Dataset excerpts:
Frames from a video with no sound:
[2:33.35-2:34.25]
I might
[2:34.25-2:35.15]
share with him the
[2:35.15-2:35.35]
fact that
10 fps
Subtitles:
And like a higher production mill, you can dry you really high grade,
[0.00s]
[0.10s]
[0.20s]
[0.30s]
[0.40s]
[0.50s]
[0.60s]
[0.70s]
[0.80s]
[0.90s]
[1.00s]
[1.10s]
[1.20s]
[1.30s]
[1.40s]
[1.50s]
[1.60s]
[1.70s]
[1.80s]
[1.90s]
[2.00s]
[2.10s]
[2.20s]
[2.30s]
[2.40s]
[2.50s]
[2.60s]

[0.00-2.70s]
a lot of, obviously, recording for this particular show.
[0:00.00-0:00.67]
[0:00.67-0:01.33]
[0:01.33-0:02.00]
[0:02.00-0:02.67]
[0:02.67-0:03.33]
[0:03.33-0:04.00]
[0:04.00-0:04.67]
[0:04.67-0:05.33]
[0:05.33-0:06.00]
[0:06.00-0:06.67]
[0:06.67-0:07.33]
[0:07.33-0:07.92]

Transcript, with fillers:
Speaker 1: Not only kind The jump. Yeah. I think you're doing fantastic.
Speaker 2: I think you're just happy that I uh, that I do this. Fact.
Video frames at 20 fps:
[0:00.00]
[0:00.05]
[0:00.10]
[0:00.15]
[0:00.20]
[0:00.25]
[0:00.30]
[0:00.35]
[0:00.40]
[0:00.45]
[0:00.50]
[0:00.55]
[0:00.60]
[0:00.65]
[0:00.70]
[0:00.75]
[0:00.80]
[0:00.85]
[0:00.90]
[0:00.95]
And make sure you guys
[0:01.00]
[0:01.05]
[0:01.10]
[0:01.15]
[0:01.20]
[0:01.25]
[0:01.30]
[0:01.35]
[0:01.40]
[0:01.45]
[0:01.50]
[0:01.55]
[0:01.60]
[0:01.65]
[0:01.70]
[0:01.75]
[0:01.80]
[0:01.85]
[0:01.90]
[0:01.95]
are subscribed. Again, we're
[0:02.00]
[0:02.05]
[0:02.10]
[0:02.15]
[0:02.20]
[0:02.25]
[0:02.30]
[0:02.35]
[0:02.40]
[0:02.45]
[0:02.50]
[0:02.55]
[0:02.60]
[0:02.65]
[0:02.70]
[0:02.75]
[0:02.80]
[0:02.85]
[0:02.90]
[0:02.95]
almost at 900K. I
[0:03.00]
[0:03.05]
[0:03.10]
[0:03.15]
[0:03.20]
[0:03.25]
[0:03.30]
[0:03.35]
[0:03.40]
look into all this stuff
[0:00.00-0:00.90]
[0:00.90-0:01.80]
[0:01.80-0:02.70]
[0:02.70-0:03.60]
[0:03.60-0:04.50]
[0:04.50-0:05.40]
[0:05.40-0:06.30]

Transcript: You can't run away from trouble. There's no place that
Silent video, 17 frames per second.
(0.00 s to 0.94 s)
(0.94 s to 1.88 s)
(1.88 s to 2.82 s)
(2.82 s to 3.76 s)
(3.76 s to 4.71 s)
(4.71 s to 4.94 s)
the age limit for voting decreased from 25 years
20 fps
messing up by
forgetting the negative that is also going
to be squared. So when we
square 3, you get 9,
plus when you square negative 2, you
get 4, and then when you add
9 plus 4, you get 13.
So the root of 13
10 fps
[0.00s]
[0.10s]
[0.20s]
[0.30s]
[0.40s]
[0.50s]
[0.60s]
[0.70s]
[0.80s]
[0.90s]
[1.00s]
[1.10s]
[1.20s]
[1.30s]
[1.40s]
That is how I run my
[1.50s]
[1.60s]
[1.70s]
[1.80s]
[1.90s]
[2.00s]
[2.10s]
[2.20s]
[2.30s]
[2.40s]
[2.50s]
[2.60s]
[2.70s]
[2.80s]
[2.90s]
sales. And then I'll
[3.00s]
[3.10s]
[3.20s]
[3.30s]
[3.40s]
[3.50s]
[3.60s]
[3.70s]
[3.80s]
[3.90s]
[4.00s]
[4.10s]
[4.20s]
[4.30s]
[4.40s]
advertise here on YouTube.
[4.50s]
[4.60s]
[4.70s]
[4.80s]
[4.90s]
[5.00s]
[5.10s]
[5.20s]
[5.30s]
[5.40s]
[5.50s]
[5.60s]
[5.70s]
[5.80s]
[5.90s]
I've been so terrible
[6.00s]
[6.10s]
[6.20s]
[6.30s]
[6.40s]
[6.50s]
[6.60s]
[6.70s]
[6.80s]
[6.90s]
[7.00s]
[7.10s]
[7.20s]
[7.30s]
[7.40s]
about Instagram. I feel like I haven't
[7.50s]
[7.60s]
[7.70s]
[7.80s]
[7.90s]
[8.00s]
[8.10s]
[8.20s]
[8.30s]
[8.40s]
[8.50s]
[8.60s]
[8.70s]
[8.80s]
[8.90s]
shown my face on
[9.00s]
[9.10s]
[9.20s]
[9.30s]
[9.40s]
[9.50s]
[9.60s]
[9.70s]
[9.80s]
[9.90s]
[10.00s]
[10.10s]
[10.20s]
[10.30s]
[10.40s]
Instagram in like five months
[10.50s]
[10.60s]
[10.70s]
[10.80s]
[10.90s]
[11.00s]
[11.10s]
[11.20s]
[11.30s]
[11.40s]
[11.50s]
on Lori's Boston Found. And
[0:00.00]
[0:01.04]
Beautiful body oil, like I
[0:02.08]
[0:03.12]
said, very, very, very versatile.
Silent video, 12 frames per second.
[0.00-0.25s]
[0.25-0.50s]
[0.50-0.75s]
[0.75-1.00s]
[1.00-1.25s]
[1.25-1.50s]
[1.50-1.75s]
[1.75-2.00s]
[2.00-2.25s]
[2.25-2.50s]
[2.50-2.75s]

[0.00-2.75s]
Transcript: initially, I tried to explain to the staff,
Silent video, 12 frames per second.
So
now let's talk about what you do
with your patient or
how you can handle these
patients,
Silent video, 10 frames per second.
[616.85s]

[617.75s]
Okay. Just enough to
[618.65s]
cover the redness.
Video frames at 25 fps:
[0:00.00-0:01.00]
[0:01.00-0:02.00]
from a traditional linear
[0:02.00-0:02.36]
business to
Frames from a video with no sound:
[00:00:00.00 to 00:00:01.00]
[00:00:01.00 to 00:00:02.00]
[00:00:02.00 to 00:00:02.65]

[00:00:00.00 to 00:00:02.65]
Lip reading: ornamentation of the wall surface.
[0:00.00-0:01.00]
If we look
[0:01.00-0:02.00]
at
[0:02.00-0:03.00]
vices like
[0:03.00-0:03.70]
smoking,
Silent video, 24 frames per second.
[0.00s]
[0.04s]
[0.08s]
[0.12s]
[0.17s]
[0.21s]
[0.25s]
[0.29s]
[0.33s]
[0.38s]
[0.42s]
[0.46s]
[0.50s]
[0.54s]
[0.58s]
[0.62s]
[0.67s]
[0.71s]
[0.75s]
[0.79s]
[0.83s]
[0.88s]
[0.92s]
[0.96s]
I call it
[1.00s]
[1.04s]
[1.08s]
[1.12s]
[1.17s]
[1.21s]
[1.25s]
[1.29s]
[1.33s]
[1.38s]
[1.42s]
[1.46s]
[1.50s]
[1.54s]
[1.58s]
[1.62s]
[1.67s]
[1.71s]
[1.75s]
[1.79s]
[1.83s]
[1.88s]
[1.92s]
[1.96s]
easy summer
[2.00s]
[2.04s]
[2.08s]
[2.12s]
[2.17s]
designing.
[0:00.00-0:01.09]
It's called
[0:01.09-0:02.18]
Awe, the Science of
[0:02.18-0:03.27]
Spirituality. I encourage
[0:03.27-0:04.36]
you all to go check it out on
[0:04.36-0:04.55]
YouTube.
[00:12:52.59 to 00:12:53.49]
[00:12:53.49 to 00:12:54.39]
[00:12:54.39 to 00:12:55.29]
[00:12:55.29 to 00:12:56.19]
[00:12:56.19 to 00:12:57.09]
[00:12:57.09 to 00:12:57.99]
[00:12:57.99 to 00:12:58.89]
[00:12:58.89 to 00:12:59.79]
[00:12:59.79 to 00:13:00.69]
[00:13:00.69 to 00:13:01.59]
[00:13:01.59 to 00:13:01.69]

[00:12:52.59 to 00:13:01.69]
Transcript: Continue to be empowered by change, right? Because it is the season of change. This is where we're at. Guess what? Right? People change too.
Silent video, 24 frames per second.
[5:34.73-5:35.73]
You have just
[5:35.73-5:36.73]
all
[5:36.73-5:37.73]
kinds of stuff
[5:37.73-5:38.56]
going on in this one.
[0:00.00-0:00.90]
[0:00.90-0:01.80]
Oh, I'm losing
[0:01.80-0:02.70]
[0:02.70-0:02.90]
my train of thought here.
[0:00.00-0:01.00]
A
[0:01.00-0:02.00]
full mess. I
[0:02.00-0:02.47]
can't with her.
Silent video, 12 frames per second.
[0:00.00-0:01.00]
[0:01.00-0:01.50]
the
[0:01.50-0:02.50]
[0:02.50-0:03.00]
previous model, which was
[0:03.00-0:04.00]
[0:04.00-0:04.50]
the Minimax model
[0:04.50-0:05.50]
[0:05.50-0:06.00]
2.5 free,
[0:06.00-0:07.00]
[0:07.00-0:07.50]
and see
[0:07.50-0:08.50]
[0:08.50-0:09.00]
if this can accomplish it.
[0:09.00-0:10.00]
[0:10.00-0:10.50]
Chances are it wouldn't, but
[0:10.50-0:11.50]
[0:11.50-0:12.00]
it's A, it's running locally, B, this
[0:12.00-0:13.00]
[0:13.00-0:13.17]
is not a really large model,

Problem to solve:
Among the records above, a stretch begins at the line containing "[0:05.33-0:06.00]" and ends at the line containing "[0:03.60-0:04.50]". Restate that stretch word for word, and nothing else.

Result of this task:
[0:05.33-0:06.00]
[0:06.00-0:06.67]
[0:06.67-0:07.33]
[0:07.33-0:07.92]

Transcript, with fillers:
Speaker 1: Not only kind The jump. Yeah. I think you're doing fantastic.
Speaker 2: I think you're just happy that I uh, that I do this. Fact.
Video frames at 20 fps:
[0:00.00]
[0:00.05]
[0:00.10]
[0:00.15]
[0:00.20]
[0:00.25]
[0:00.30]
[0:00.35]
[0:00.40]
[0:00.45]
[0:00.50]
[0:00.55]
[0:00.60]
[0:00.65]
[0:00.70]
[0:00.75]
[0:00.80]
[0:00.85]
[0:00.90]
[0:00.95]
And make sure you guys
[0:01.00]
[0:01.05]
[0:01.10]
[0:01.15]
[0:01.20]
[0:01.25]
[0:01.30]
[0:01.35]
[0:01.40]
[0:01.45]
[0:01.50]
[0:01.55]
[0:01.60]
[0:01.65]
[0:01.70]
[0:01.75]
[0:01.80]
[0:01.85]
[0:01.90]
[0:01.95]
are subscribed. Again, we're
[0:02.00]
[0:02.05]
[0:02.10]
[0:02.15]
[0:02.20]
[0:02.25]
[0:02.30]
[0:02.35]
[0:02.40]
[0:02.45]
[0:02.50]
[0:02.55]
[0:02.60]
[0:02.65]
[0:02.70]
[0:02.75]
[0:02.80]
[0:02.85]
[0:02.90]
[0:02.95]
almost at 900K. I
[0:03.00]
[0:03.05]
[0:03.10]
[0:03.15]
[0:03.20]
[0:03.25]
[0:03.30]
[0:03.35]
[0:03.40]
look into all this stuff
[0:00.00-0:00.90]
[0:00.90-0:01.80]
[0:01.80-0:02.70]
[0:02.70-0:03.60]
[0:03.60-0:04.50]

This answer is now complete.